Just like the Ferrari’s, they use once a month, often much less. And some of these devices don’t cost less than a Ferrari, too.
This means a useless company’s or organization’s bleeding; but, as we saw above, how can any auditor write a major nonconformity against such a bad leadership, to correct it?
One more point on Section 7 Resources: in today’s computer dominated world, the younger generations have all the cards to succeed while the older ones, despite how skilled they are, are doomed to retire. This means a waste of resources: the young don’t teach the older and won’t learn from them.
Section 8.3 Design and development of products and services: ISO 9001 5th DIS seems to keep ignoring that since decades business requires “co-design” or does sub-contract design, a striking example of which is the drug Industry. If the requirements of Section 8.3 have to fit the present business context they have to be interpreted very attentively and not only sticking to “what’s written in the Standard”.
Oddly enough, while ISO 9001 adapts itself to the ever changing manufacturing processes, it’s like a pyramid when it’s about design and development processes.
Section 8.4 Control of externally provided products and services Here there are some golden rules.
First, when you control the received product or service it’s often too late.
Second, though boring or expensive may be, supplier’s audits are effective tools to prevent mishaps; and there are also second party auditors in far away countries.
Third, use mom’s approach. W hen you’re cheated three times, change supplier.
All the rest is just paper to make auditors happy.
Sections 9 Performance evaluation and 10 Improvement: “épater la bourgeoisie”, would say the French, make the auditors happy, “nothing else matters”. It’s quite depressive that out of ten – ten ! – Sections there’re just a very few that are really taken care of, and those concern product or service features. ISO 9001 should be used as a tool to ensure the functionality of a company’s or organization’s quality management system, thus including its own quality.
The sub-section that is dedicated to internal audit, which is a basic tool to evaluate the organization’s performance and provide input to its improvement process. This indicates nothing new as compared to the CD, to the previous ISO 9001’s and to the ISO 19011 guideline.
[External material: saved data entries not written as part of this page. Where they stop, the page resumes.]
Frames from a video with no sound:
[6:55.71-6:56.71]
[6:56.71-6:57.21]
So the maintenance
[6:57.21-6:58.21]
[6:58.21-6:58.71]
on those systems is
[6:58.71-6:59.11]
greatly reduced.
Unless the top management intends to do it, internal auditors are not – not – empowered by the DIS to enforce the corrective or preventive actions arising from internal audits’ results.
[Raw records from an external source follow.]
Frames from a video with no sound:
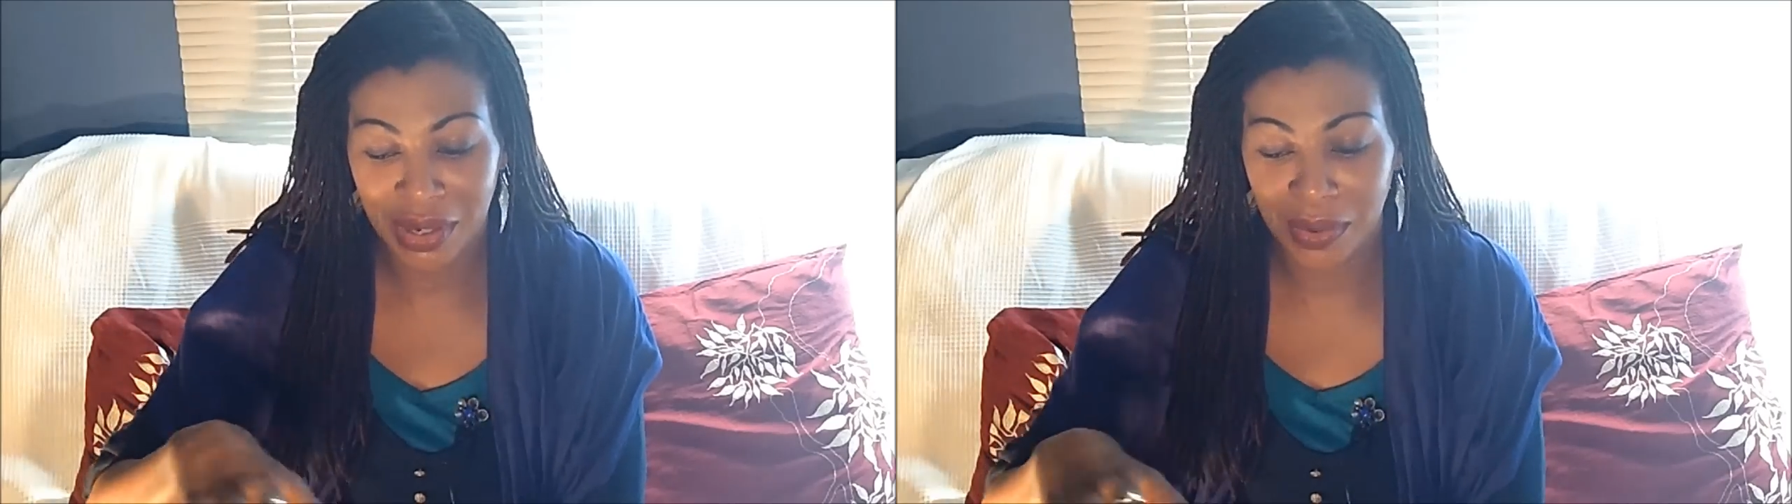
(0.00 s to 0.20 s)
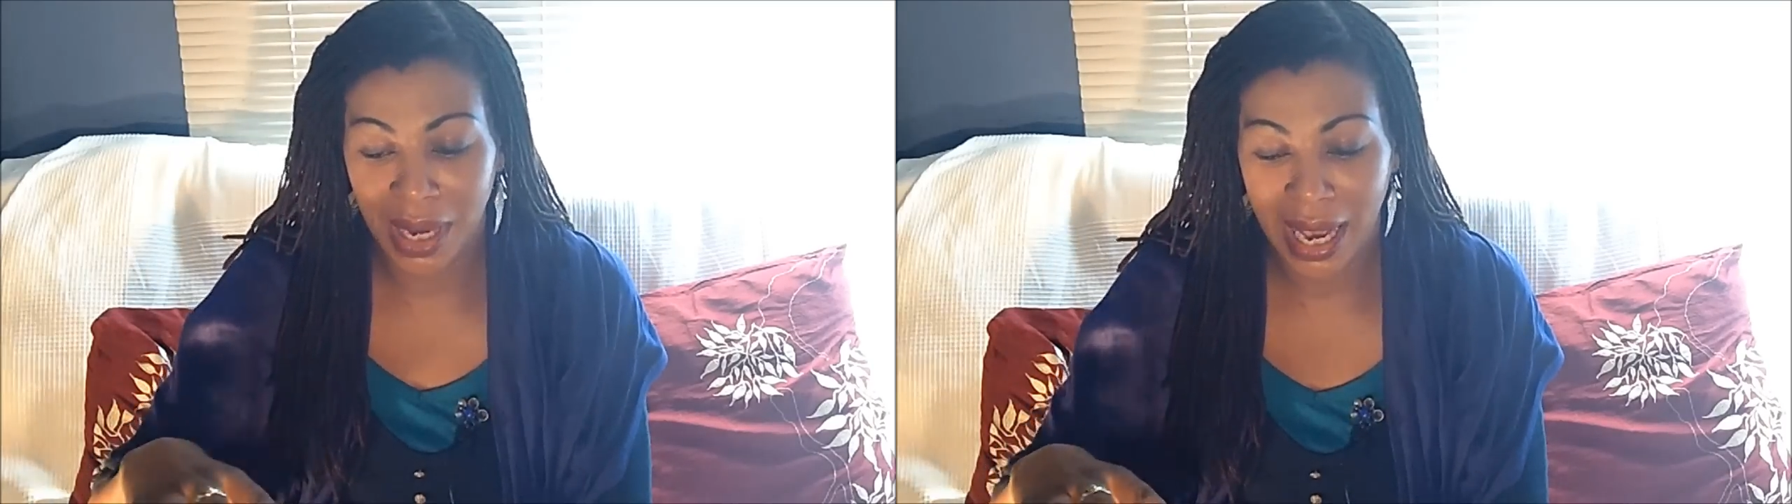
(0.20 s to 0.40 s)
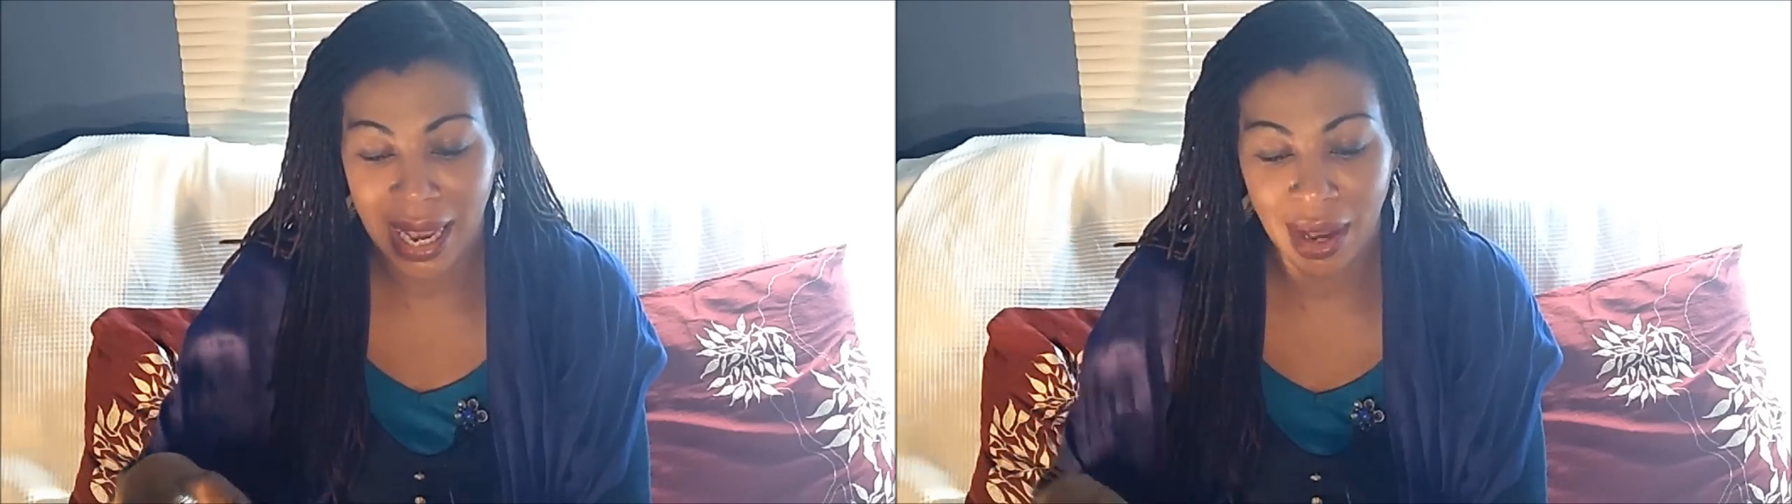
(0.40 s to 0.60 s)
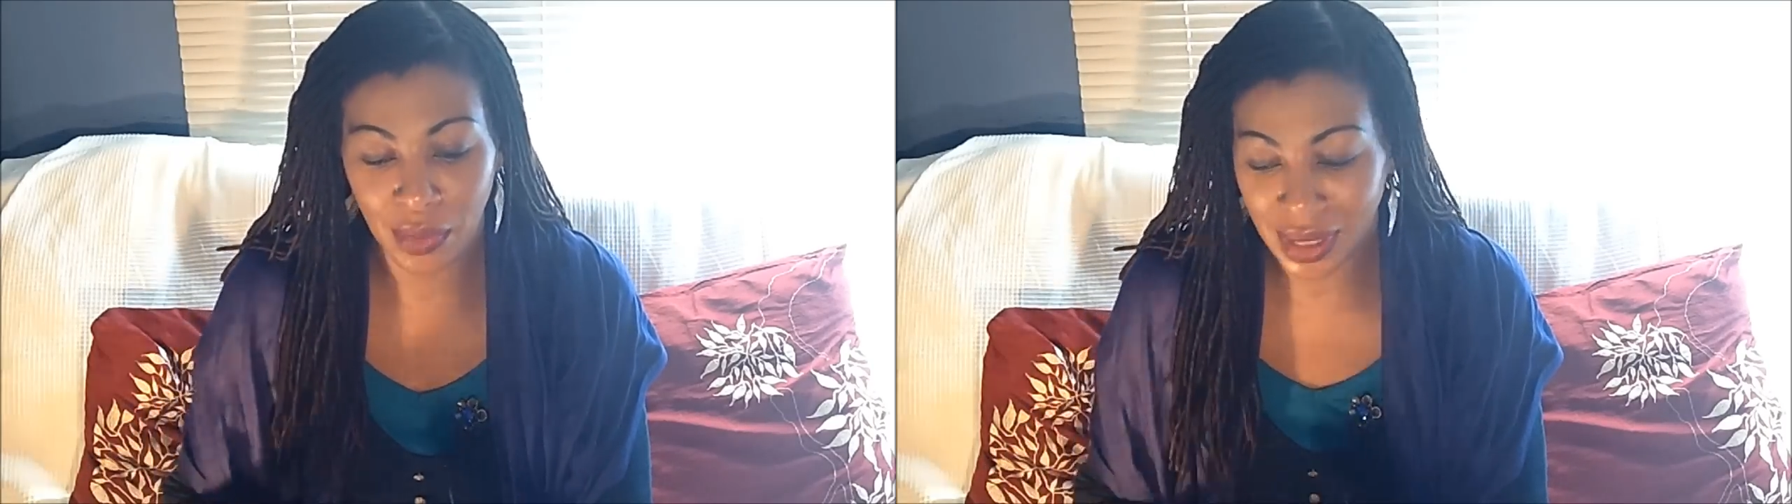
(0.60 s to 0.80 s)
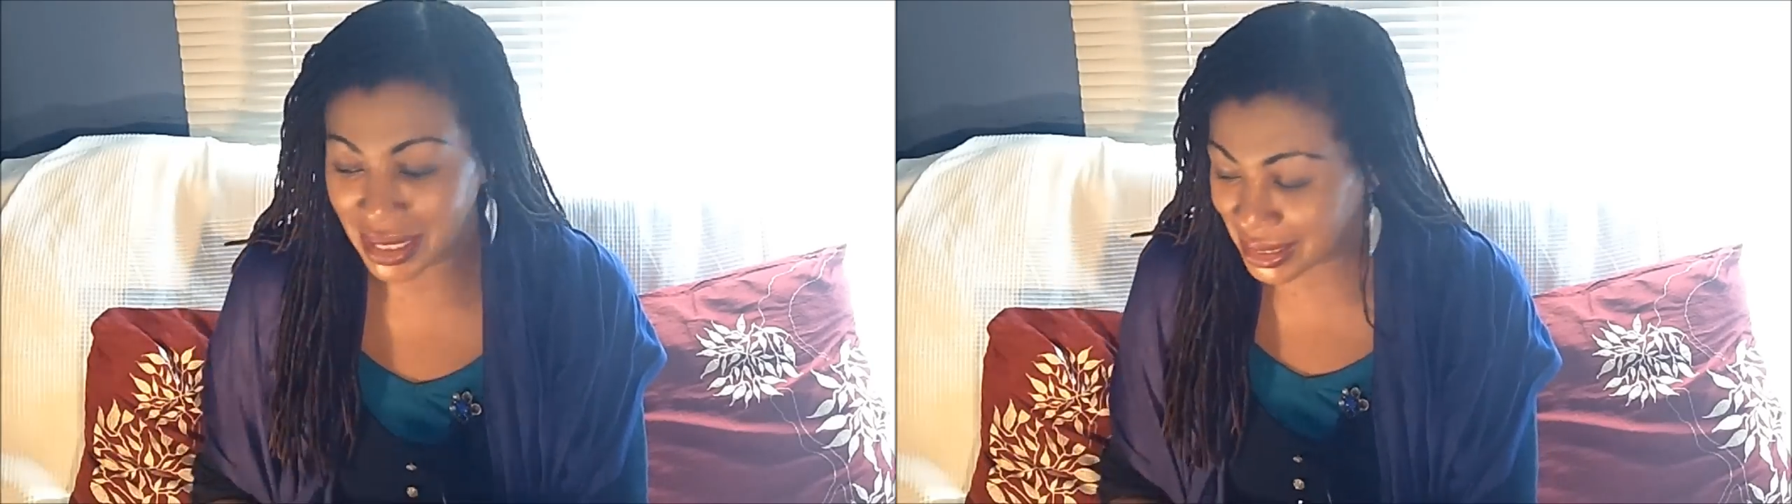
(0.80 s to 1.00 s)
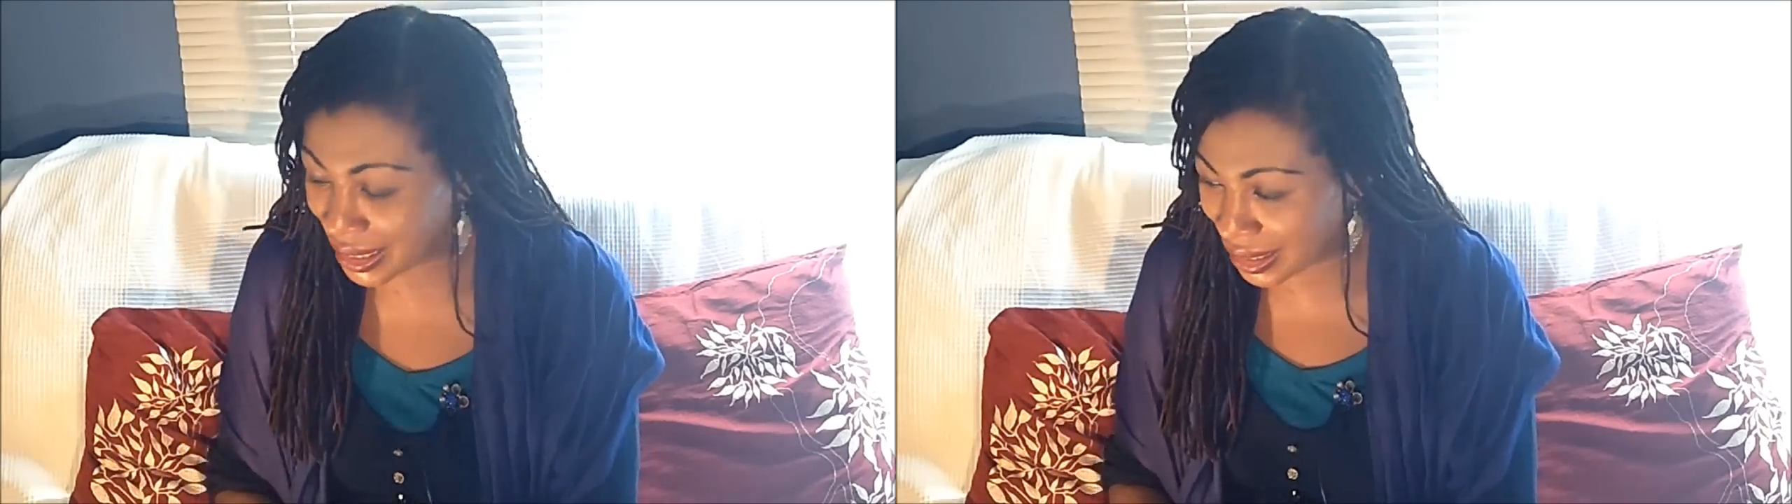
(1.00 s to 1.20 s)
you how it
Once more, this DIS’s sub-section reminds of Leslie Nielsen’s “The Naked Gun” films.
Conclusion:
As we see, as the “apparent contradictions” lines score low quantitatively, but they don’t do at all qualitatively.
ISO 9001 5th DIS still suffers its predecessors’ malady. T hough it invokes its implementers’ consistency, it’s itself inconsistent.
Our expectations, as risk professionals, would be that ISO 9001 5th’s final draft and internal standard would address more thoroughly the risks of not properly addressing all of its requirements, rather than keeping listing a number of “shall’s” or “should’s”.
Organizations – as such – know what they have to do. They now have to be aware of the risks the ISO 9001 implementation.